One of the more polite versions of “Cup of Joe.” This image has become a popular meme.
Figures of speech, idioms, slang, dialects, creoles, pidgins, and other aspects of language have always intrigued me. I would never call myself a writer, but I am a reader. An avid one. Some of my fondest childhood memories were of being swept away to Mars with Asimov, Hobbiton with Tolkein, or to Puritanical 18th century England with Howard. My family are all readers, so when I was paired with not one, but two excellent English teachers in middle school, I began to get an even greater appreciation for words. Coincidentally both English teachers were named Mr. Carter.

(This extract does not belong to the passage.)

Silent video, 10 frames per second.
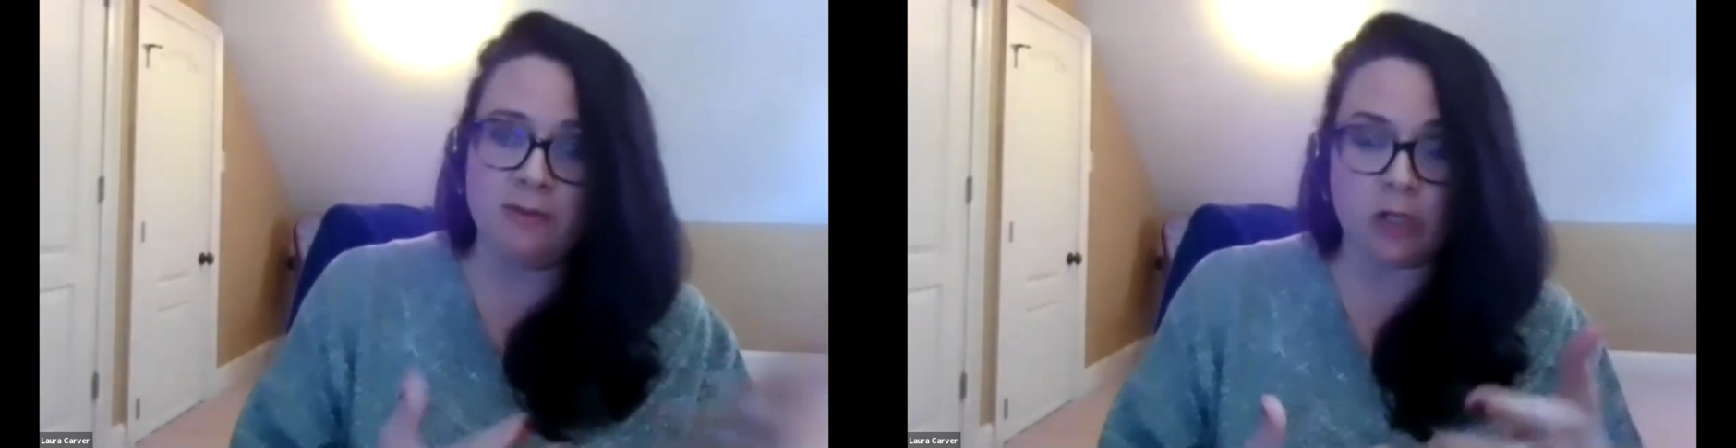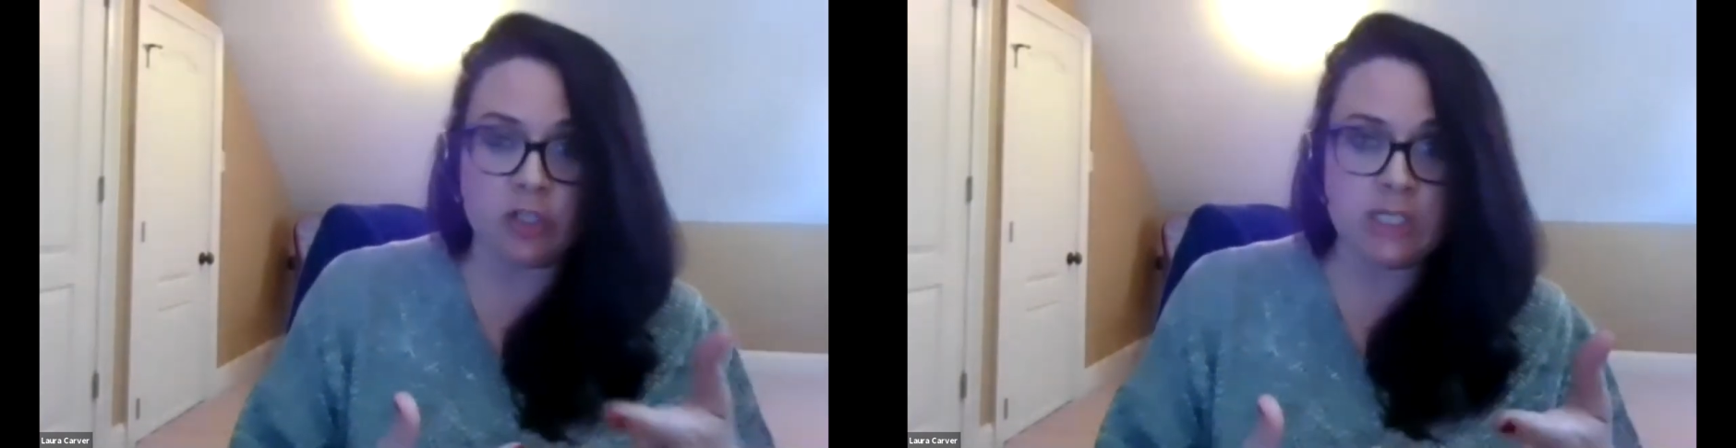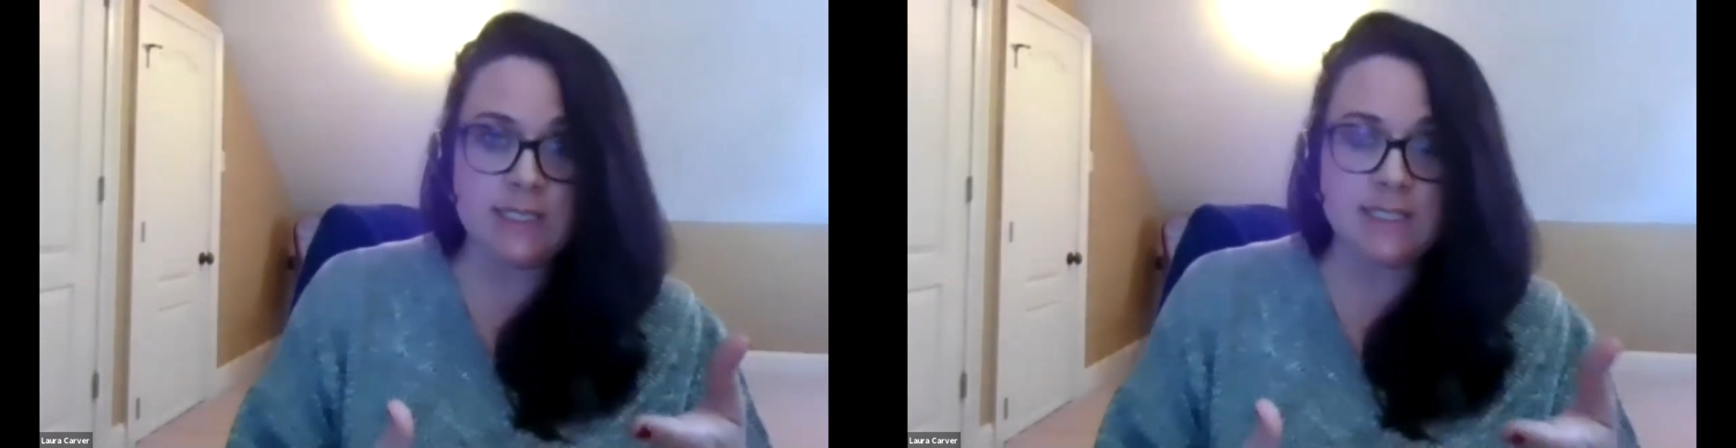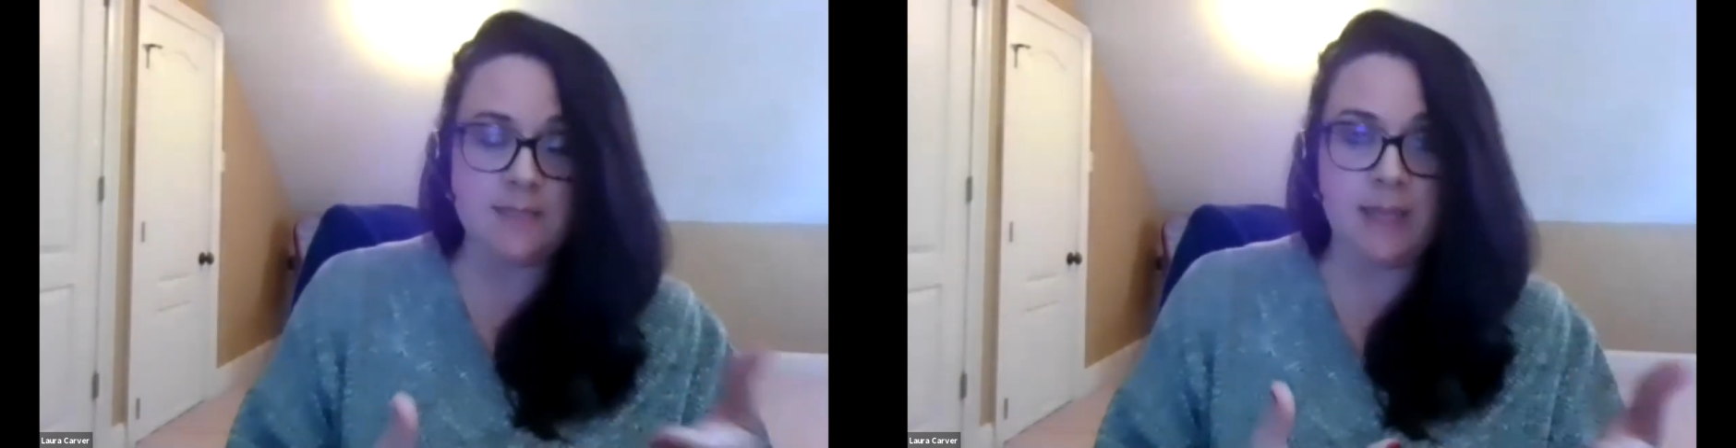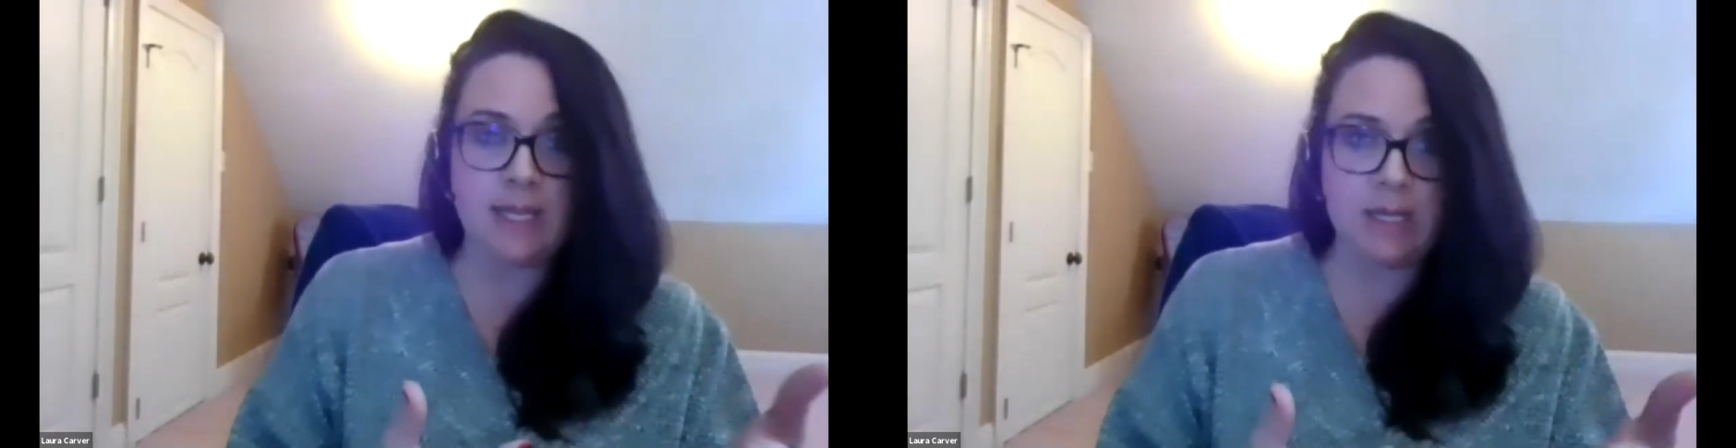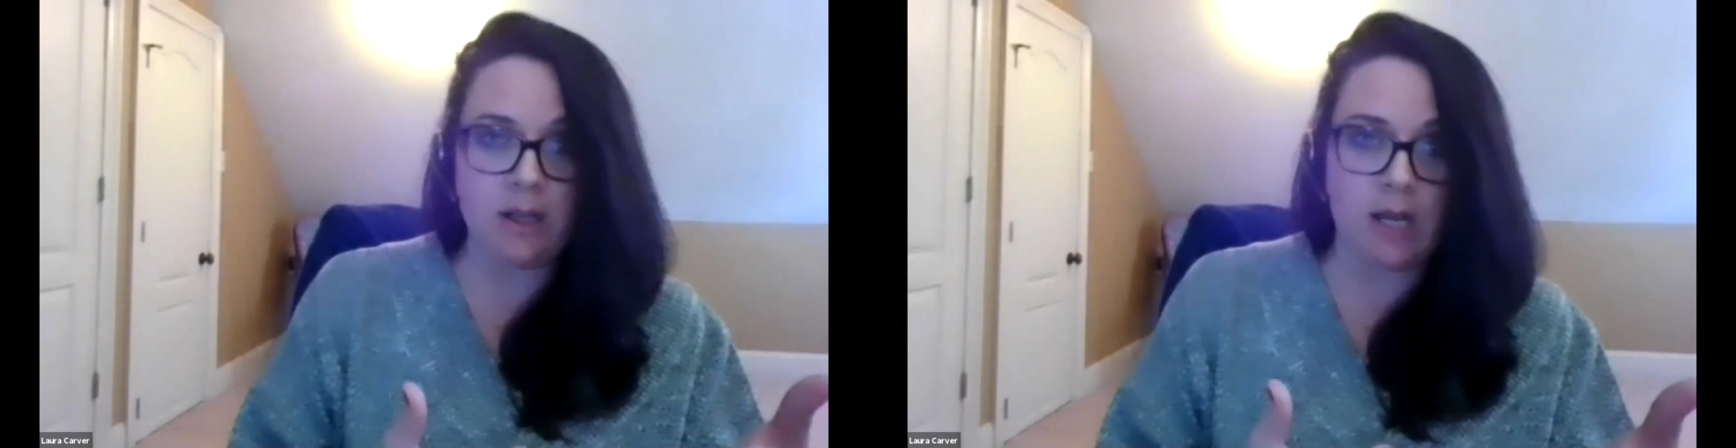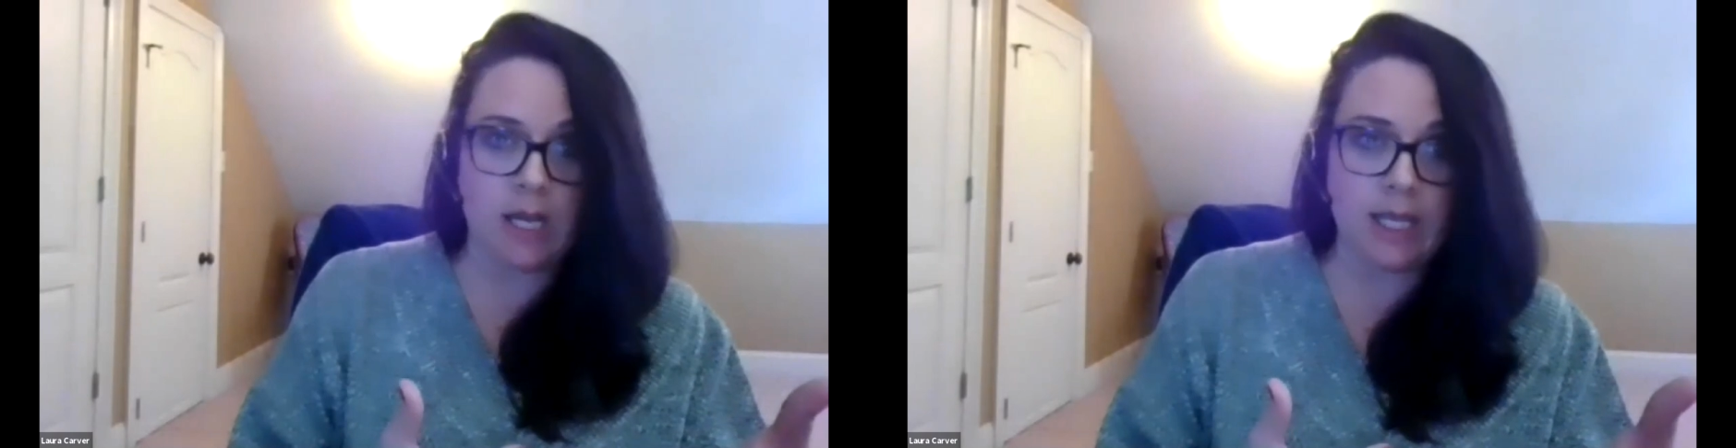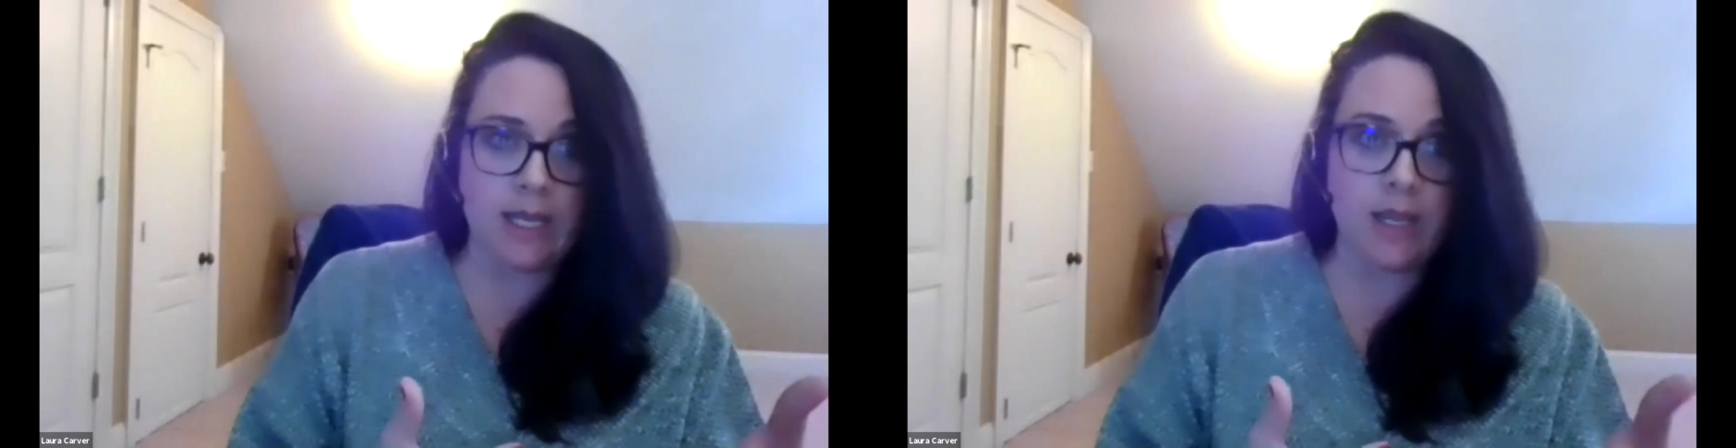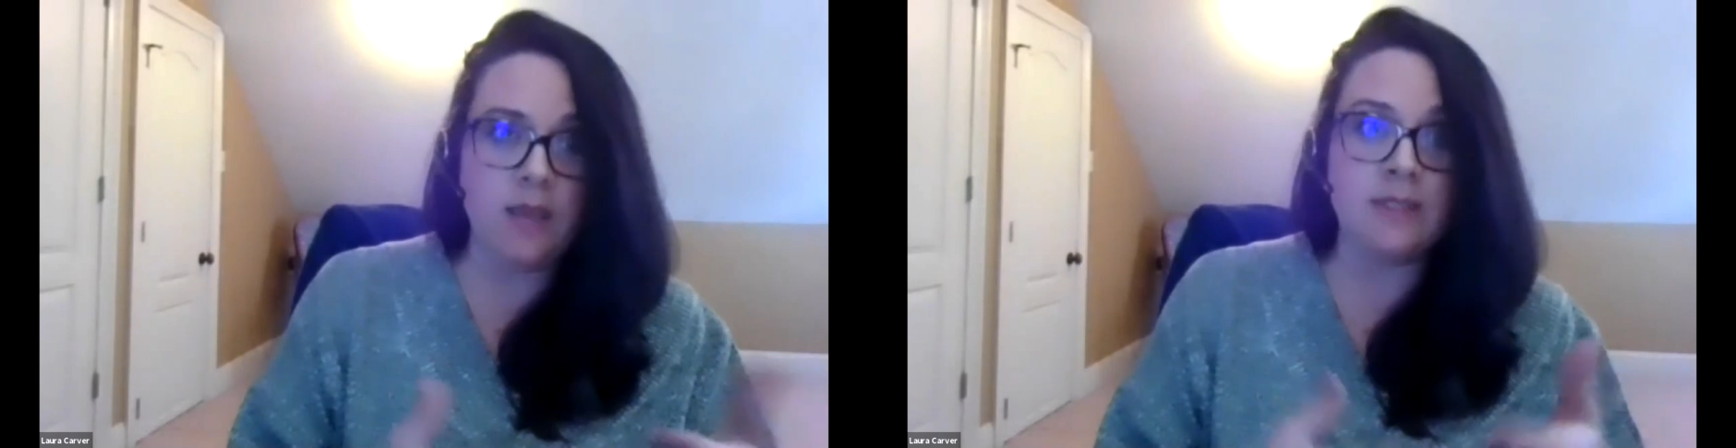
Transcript: versions depending on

Both were master teachers who were clearly passionate about literature and more importantly about enriching young minds and instilling the love of English and languages in general.
I’m assuming that I’m not alone out there and that there are people who enjoy this sort of thing. People who enjoy spelling, grammar, syntax, etymology, and definitions. We are the last bastions of the English language. Logophiles and nerds unite!
I grew up in the 1970s, but recall some of the words my parents and grandparents used. I recall men calling other men they didn’t know mac, bub, cat, boss, daddy-o, and pal. Pal is one I have retained and still use pretty often today. It’s supplanted “dude,” for me. Even rarer is the term, coincidentally, “Joe.” Which not only could be used to address someone you didn’t know or just met, but it could also refer to coffee. “I’m heading down to Woolworth’s and going to enjoy a cup of Joe.” Since I enjoy inflicting my poor humor on others, when I’m with older…er…wiser company, I’ll offer them “a cup of me.” Insert drum rim shot here. Go ahead, throw your rotten vegetables. If I haven’t crossed that line yet, then “Take my wife.” Have at me.
The 80s, a particularly rich in slang time period brought us homeslice, homeskillet, bruh, and
Whippersnapper refers to the day when teenagers didn’t rob convenient stores and do heavy drugs, but their crime was throwing those little white baggies that had gunpowder in them. Imagine that? When you saw a kid your primary worry was whether the little puke was going to be a whippersnapper. That’s a much better “-er” than robber, drug abuser, or killer.
When a bunch of boys got together, you better believe there was going to be some tomfoolery, hijinks, or some raising Cain. Of course, if you were a square you wouldn’t have any of that.
How about the words invented for slapping temporary fixes or repairs? The Jury-Rig or the Guinea-Rig. Being Italian, the latter one would garner raised eyebrows – but back then people were less sensitive and less eager to cry out “racism” every three minutes.
There were even more words for that tool or object whose name you had forgotten: the doohickey, thingamajig, doodad, thingy, watchamacallit, thingamabob, etc. Funny, thing is that everyone knew exactly what that poorly described thing was.
Money has always been a popular one to give names to. Beyond bucks, we had greenbacks, duckets, moolah, jing, grub, bread, and scratch. “You buying? Because I’m crying.”
Today we have bad, awesome, sick and wicked or mad cool. Yesterday we had capital, top, ace, neat and keen. The 80s brought us rad, gnarly, fresh phat and tubular. Oh, man. The 1980s. They also brought us the opposite of good: grody and bogus.
For girl, we have chick, hottie, bunny and in certain sub-cultures a less savory term and that seems about it. Growing up we had a LOT of terms: dame, broad, bird, skirt, fox or for the less popular ones, skag. Coincidentally, if something wasn’t up to par or was not good, it was “For the birds,” as in “Doing chores is for the birds!”
Well, hope you enjoyed this light-hearted historic stroll. A slight departure from the hard history.
When you meet up with friends in the next few days, feel free to break out some of these old terms and have a laugh. In fact, if you like to torture your teenage son or daughter, like I do, you can wait until he or she is in a group of their peers and say “What’s the word, homeslices? Where the cute birds at?” and when they look at you like you have three heads you can finish, dare I say coup de grace with “Why you guys tripping? Chillax.”